Pousser la porte du musée Léopold et partager la visite avec Florence, ma nouvelle collègue. Dans cette après-midi automnale, Vienne s’est découverte dans toute sa splendeur dans cette exposition consacrée au tournant des années 1900. Presque tous les Egon Schiele, de magnifiques Klimt et une multitude d’objets dans ce musée immense.
Tant de richesses dans cette ville, tant à voir, tant à entendre et des milliers de lieux à découvrir. L’offre classique est omniprésente, mais j’étais à la recherche d’autre chose en entrant au Semperdépôt. Espace industriel investi par une équipe technique et des danseurs conduits à leurs limites par les Blackboxed voices de Martina Claussen dans une mise en lumière de Conny Zenk, artiste invitée à la MDW, Universität für Musik und darstellende Kunst où je suis des cours. Ambiance festive et colorée pour le concert suivant, au Theater Akzent qui accueillait le Styrian Klezmore Orchestra. Trente jeunes musiciens de Graz qui partagent la joie et la mélancolie du répertoire des Balkans et de l’Est.
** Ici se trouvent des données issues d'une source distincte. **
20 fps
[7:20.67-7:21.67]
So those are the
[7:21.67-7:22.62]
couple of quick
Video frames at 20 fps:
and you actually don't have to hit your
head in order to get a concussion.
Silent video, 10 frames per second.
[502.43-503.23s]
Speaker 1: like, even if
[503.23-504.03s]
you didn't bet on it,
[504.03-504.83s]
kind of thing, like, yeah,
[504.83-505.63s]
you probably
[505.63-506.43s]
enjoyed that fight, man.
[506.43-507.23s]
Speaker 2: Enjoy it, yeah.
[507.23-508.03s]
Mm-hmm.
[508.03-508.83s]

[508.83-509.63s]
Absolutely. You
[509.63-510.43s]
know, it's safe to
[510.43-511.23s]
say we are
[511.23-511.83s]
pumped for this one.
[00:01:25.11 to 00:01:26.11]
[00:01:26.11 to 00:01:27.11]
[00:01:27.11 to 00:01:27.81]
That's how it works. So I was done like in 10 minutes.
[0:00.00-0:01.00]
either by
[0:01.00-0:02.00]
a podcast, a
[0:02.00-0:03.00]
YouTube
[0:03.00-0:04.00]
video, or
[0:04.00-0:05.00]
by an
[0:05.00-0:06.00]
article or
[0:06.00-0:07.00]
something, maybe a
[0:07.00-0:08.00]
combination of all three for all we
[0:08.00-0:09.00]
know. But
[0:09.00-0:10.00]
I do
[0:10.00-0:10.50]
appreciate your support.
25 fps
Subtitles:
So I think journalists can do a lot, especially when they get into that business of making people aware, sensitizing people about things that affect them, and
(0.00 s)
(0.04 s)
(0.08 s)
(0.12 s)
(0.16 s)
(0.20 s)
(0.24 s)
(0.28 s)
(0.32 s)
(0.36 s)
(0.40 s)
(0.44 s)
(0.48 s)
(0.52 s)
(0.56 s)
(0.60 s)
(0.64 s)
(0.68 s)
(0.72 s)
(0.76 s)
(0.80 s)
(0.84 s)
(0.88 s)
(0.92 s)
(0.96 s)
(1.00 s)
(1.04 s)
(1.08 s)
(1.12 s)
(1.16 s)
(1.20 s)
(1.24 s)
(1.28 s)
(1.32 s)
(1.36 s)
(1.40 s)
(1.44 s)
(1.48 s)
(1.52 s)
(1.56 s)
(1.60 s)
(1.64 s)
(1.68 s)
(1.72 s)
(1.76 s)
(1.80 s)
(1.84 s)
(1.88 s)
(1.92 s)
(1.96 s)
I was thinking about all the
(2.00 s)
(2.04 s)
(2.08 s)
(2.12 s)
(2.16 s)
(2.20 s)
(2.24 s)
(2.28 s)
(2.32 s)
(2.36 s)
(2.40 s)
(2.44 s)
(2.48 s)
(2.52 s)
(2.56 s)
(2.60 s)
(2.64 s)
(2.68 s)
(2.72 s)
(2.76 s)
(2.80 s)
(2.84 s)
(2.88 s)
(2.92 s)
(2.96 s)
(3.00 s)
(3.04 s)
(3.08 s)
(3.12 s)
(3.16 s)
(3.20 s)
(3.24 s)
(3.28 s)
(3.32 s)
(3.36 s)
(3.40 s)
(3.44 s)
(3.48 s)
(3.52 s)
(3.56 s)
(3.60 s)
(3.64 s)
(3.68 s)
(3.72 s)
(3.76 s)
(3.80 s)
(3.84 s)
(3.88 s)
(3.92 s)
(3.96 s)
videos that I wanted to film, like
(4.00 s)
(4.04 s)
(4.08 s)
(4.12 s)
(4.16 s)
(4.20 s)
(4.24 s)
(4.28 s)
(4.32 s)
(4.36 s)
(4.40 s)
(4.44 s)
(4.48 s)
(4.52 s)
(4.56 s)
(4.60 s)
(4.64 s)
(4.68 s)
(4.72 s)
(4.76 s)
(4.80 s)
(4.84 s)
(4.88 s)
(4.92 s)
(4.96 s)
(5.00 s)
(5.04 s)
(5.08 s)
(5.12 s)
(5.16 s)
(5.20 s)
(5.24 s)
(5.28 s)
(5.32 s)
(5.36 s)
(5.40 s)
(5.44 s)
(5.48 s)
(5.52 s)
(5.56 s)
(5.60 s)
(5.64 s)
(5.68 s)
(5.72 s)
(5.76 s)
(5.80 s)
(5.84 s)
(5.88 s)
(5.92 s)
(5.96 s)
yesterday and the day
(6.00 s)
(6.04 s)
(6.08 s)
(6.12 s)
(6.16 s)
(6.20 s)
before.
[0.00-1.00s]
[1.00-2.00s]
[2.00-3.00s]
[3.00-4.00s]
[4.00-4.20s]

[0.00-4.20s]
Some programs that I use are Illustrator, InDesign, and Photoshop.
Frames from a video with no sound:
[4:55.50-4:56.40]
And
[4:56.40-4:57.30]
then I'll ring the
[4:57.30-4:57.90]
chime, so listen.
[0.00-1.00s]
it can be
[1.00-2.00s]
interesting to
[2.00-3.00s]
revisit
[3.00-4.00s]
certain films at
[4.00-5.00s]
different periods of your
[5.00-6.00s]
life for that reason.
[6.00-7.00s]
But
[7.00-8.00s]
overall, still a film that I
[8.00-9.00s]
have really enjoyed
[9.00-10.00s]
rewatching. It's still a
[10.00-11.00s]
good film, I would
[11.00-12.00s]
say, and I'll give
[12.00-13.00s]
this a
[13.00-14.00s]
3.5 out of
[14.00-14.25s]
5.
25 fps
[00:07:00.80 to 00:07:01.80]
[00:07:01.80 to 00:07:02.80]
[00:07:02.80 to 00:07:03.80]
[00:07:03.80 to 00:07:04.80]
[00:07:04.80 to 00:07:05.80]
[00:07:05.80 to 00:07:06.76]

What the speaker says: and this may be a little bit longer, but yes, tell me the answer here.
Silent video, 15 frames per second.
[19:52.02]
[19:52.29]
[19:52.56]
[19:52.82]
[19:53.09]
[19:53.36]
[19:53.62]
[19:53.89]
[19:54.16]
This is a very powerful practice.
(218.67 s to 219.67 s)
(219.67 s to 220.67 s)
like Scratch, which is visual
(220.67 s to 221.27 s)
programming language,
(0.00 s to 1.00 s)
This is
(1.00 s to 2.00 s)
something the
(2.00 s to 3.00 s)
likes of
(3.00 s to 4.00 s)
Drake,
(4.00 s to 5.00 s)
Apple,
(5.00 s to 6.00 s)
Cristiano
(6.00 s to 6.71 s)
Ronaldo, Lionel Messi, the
Le bonheur aussi de pousser la porte du Konzerthaus ce mardi à 18h30. Comme avant le spectacle, chacun a enfilé son costume, les accessoires sont disposés, le portier accueille un vieux monsieur en smoking, visiblement habitué du restaurant, les hôtesses d’accueil s’activent et le barman empile les verres. Ce soir, le Wiener Symphoniker jouera le Concerto pour piano de Mozart (K. 467, un bijou à 14’30 ») et la Symphonie n° 5 de Mahler. Très impressionnant de revoir ce lieu et grimper les étages pour rejoindre la salle Schönberg où répète la Wiener Singakademie, la WSA.
Loin de l’atmosphère un peu guindée des couloirs, l’accueil est chaleureux, chacun se présente, de jeunes chanteuses ukrainiennes sont aussi invitées à rejoindre les rangs, tout le monde se réjouit de découvrir le programme de ce Christmas in Vienna et le chef Heinz Ferlesch fin, précis, mène la répétition avec un calme complice et souriant.
Dans quelques semaines, j’entrerai moi aussi sur la scène.
[1] Comme Emilie-Zoé ou Maud Paquis, belles personnalités musicales à découvrir.